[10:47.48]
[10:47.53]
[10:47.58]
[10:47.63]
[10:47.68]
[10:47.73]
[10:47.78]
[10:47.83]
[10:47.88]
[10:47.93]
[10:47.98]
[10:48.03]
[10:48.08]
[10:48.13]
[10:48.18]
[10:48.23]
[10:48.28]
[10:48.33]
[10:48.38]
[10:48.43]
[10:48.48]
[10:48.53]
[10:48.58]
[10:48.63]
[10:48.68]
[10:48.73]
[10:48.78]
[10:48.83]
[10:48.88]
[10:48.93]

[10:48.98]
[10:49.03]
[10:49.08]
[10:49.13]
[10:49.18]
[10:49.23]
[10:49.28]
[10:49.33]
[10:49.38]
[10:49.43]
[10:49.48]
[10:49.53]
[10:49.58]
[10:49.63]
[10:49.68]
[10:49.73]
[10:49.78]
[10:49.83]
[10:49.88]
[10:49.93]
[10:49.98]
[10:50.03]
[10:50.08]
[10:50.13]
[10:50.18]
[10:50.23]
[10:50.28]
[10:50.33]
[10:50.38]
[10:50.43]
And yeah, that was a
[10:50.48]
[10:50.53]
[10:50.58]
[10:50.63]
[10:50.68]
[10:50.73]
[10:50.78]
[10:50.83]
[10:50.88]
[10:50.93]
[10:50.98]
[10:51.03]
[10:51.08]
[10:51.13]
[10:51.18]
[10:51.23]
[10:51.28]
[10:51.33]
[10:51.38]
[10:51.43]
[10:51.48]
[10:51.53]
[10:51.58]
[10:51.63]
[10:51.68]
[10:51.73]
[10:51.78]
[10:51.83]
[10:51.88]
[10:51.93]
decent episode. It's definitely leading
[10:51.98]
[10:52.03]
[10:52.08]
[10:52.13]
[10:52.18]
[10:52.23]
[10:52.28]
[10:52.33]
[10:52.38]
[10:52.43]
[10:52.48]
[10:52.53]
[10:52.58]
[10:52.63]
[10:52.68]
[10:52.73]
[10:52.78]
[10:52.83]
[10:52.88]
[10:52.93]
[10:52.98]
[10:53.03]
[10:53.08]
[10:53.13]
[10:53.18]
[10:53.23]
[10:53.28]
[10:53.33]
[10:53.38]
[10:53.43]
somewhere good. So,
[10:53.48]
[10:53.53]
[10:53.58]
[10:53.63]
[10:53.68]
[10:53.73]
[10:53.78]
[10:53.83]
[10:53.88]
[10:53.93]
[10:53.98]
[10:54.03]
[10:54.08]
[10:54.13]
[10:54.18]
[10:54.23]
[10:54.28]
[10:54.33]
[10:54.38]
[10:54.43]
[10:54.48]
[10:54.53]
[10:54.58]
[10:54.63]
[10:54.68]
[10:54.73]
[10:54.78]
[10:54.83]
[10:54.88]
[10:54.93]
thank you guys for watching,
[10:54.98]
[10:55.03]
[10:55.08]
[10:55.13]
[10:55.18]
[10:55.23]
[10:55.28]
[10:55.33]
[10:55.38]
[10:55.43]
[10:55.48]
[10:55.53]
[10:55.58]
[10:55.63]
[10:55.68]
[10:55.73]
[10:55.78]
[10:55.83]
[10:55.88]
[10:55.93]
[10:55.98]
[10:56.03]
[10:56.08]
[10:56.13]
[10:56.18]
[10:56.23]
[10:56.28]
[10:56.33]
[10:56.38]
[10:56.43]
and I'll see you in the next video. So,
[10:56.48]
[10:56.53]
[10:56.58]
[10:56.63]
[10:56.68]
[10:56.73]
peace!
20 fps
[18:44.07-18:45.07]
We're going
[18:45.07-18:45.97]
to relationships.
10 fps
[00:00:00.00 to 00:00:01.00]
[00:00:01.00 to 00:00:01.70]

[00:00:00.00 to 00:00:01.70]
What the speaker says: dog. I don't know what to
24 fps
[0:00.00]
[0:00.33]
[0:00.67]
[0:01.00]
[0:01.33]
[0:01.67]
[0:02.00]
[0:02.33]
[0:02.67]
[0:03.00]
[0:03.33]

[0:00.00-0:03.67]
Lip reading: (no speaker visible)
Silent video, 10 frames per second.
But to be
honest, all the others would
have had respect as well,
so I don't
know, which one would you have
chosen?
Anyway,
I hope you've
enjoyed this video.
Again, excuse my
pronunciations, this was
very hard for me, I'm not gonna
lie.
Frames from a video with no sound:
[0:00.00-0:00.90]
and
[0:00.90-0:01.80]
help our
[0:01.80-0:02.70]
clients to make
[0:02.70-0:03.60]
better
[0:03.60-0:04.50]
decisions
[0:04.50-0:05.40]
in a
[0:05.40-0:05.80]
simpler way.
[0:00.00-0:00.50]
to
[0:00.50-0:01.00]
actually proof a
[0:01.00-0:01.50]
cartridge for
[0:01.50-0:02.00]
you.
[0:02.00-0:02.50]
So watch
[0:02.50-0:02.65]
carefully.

***

* _WHAT YOU ARE ASKED TO DO_: The reply must repeat all of the records precisely.

* _SOLUTION TO THE EXERCISE_:
[10:47.48]
[10:47.53]
[10:47.58]
[10:47.63]
[10:47.68]
[10:47.73]
[10:47.78]
[10:47.83]
[10:47.88]
[10:47.93]
[10:47.98]
[10:48.03]
[10:48.08]
[10:48.13]
[10:48.18]
[10:48.23]
[10:48.28]
[10:48.33]
[10:48.38]
[10:48.43]
[10:48.48]
[10:48.53]
[10:48.58]
[10:48.63]
[10:48.68]
[10:48.73]
[10:48.78]
[10:48.83]
[10:48.88]
[10:48.93]

[10:48.98]
[10:49.03]
[10:49.08]
[10:49.13]
[10:49.18]
[10:49.23]
[10:49.28]
[10:49.33]
[10:49.38]
[10:49.43]
[10:49.48]
[10:49.53]
[10:49.58]
[10:49.63]
[10:49.68]
[10:49.73]
[10:49.78]
[10:49.83]
[10:49.88]
[10:49.93]
[10:49.98]
[10:50.03]
[10:50.08]
[10:50.13]
[10:50.18]
[10:50.23]
[10:50.28]
[10:50.33]
[10:50.38]
[10:50.43]
And yeah, that was a
[10:50.48]
[10:50.53]
[10:50.58]
[10:50.63]
[10:50.68]
[10:50.73]
[10:50.78]
[10:50.83]
[10:50.88]
[10:50.93]
[10:50.98]
[10:51.03]
[10:51.08]
[10:51.13]
[10:51.18]
[10:51.23]
[10:51.28]
[10:51.33]
[10:51.38]
[10:51.43]
[10:51.48]
[10:51.53]
[10:51.58]
[10:51.63]
[10:51.68]
[10:51.73]
[10:51.78]
[10:51.83]
[10:51.88]
[10:51.93]
decent episode. It's definitely leading
[10:51.98]
[10:52.03]
[10:52.08]
[10:52.13]
[10:52.18]
[10:52.23]
[10:52.28]
[10:52.33]
[10:52.38]
[10:52.43]
[10:52.48]
[10:52.53]
[10:52.58]
[10:52.63]
[10:52.68]
[10:52.73]
[10:52.78]
[10:52.83]
[10:52.88]
[10:52.93]
[10:52.98]
[10:53.03]
[10:53.08]
[10:53.13]
[10:53.18]
[10:53.23]
[10:53.28]
[10:53.33]
[10:53.38]
[10:53.43]
somewhere good. So,
[10:53.48]
[10:53.53]
[10:53.58]
[10:53.63]
[10:53.68]
[10:53.73]
[10:53.78]
[10:53.83]
[10:53.88]
[10:53.93]
[10:53.98]
[10:54.03]
[10:54.08]
[10:54.13]
[10:54.18]
[10:54.23]
[10:54.28]
[10:54.33]
[10:54.38]
[10:54.43]
[10:54.48]
[10:54.53]
[10:54.58]
[10:54.63]
[10:54.68]
[10:54.73]
[10:54.78]
[10:54.83]
[10:54.88]
[10:54.93]
thank you guys for watching,
[10:54.98]
[10:55.03]
[10:55.08]
[10:55.13]
[10:55.18]
[10:55.23]
[10:55.28]
[10:55.33]
[10:55.38]
[10:55.43]
[10:55.48]
[10:55.53]
[10:55.58]
[10:55.63]
[10:55.68]
[10:55.73]
[10:55.78]
[10:55.83]
[10:55.88]
[10:55.93]
[10:55.98]
[10:56.03]
[10:56.08]
[10:56.13]
[10:56.18]
[10:56.23]
[10:56.28]
[10:56.33]
[10:56.38]
[10:56.43]
and I'll see you in the next video. So,
[10:56.48]
[10:56.53]
[10:56.58]
[10:56.63]
[10:56.68]
[10:56.73]
peace!
20 fps
[18:44.07-18:45.07]
We're going
[18:45.07-18:45.97]
to relationships.
10 fps
[00:00:00.00 to 00:00:01.00]
[00:00:01.00 to 00:00:01.70]

[00:00:00.00 to 00:00:01.70]
What the speaker says: dog. I don't know what to
24 fps
[0:00.00]
[0:00.33]
[0:00.67]
[0:01.00]
[0:01.33]
[0:01.67]
[0:02.00]
[0:02.33]
[0:02.67]
[0:03.00]
[0:03.33]

[0:00.00-0:03.67]
Lip reading: (no speaker visible)
Silent video, 10 frames per second.
But to be
honest, all the others would
have had respect as well,
so I don't
know, which one would you have
chosen?
Anyway,
I hope you've
enjoyed this video.
Again, excuse my
pronunciations, this was
very hard for me, I'm not gonna
lie.
Frames from a video with no sound:
[0:00.00-0:00.90]
and
[0:00.90-0:01.80]
help our
[0:01.80-0:02.70]
clients to make
[0:02.70-0:03.60]
better
[0:03.60-0:04.50]
decisions
[0:04.50-0:05.40]
in a
[0:05.40-0:05.80]
simpler way.
[0:00.00-0:00.50]
to
[0:00.50-0:01.00]
actually proof a
[0:01.00-0:01.50]
cartridge for
[0:01.50-0:02.00]
you.
[0:02.00-0:02.50]
So watch
[0:02.50-0:02.65]
carefully.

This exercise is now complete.